A LETTER FROM CHRIS SUAREZ

THIS ISN’T WORKING

We all enjoy growing. We like it when our business is advancing, when it’s improving, when it’s moving forward. All businesses will go through cycles. We have cycles of exponential growth. We have cycles of restrained growth. We have cycles of stabilization and levelling. And we at times have cycles of retraction or correction. Through each of these cycles, as the CEO and leader or as an entrepreneur we look for strategies to power through those cycles. 

Appropriately, we find strategies that have been tested or proven to work for others when they were at similar phases in their business as we are in ours. Perhaps we revisit strategies that have worked in the past to get us to where we are today. 

We review the strategy, we learn the process, we commit to the activity, and we get to work.
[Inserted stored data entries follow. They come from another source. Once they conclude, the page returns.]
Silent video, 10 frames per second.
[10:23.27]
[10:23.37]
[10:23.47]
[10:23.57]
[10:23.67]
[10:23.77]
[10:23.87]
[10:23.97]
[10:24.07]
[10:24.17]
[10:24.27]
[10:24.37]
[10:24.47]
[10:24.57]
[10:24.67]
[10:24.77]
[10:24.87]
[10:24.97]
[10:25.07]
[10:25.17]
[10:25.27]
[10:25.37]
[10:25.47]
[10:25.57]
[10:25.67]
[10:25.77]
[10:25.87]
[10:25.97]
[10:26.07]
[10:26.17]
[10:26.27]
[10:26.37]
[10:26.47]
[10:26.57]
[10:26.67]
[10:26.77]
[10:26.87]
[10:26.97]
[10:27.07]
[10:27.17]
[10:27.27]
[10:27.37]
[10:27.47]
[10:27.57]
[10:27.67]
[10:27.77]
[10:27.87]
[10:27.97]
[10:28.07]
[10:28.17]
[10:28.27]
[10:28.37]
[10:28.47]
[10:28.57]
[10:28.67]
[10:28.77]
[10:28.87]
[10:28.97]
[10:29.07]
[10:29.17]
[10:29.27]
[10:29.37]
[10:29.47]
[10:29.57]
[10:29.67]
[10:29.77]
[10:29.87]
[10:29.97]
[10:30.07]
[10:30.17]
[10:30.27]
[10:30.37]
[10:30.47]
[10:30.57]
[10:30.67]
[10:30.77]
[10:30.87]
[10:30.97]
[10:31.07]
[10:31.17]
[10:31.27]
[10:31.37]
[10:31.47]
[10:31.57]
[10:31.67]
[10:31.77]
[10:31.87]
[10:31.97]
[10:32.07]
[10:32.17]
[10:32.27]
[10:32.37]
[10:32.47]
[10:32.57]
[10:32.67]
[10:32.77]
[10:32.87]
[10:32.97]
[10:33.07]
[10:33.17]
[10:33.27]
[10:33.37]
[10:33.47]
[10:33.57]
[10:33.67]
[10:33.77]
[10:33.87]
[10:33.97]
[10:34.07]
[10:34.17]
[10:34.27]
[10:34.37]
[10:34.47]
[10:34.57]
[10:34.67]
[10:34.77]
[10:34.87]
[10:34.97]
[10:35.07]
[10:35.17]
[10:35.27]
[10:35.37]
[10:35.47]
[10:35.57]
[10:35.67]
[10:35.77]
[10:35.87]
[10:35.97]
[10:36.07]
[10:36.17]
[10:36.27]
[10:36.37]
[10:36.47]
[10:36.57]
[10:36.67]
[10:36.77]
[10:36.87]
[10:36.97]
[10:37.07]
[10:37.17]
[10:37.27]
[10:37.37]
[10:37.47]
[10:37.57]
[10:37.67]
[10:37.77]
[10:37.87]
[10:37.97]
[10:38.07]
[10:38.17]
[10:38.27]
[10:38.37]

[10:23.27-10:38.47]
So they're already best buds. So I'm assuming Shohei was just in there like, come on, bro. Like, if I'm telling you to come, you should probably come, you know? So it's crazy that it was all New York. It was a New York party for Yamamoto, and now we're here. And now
A week goes by. A month goes by. A quarter goes by. The year goes by. If you are like me, you have found yourself at some point in that period of time saying, “This isn’t working.” The result we wanted didn’t show up when we wanted it to show up, so we blame “this”. Whatever “this” actually is.  

So we stop. We go back to what we were doing before. We find another shiny object to chase and try. We pivot, change directions, walk away to start something new. What if “this” is actually “you”. When things don’t go exactly as we’d like them to go, no matter who we are, we immediately look to blame something, someone, or some situation. But often, we are the thing. We are the one. We are the situation. We just blame “this.” 

What we’ve actually done in that moment is given away our agency. We think we are shifting blame. In reality, we’ve just overtly or covertly told ourselves that we don’t and can’t control the outcome. I don’t believe in that. Don’t give your potential impact away.

When we look closer, we took a plan or strategy and we tweaked it or changed it. We committed to do something, but we did it half-way, or did it half the time. We entered with all the energy, but lost the momentum or the enthusiasm.

Maybe “you” aren’t working. Before we blame the strategy, the plan, the playbook, the business model, or any other “this” or “that”, it’s only fair to challenge ourselves. I remind myself often - I am probably the one that isn’t working, or doing what it takes, or doing what I committed to do when I started this plan.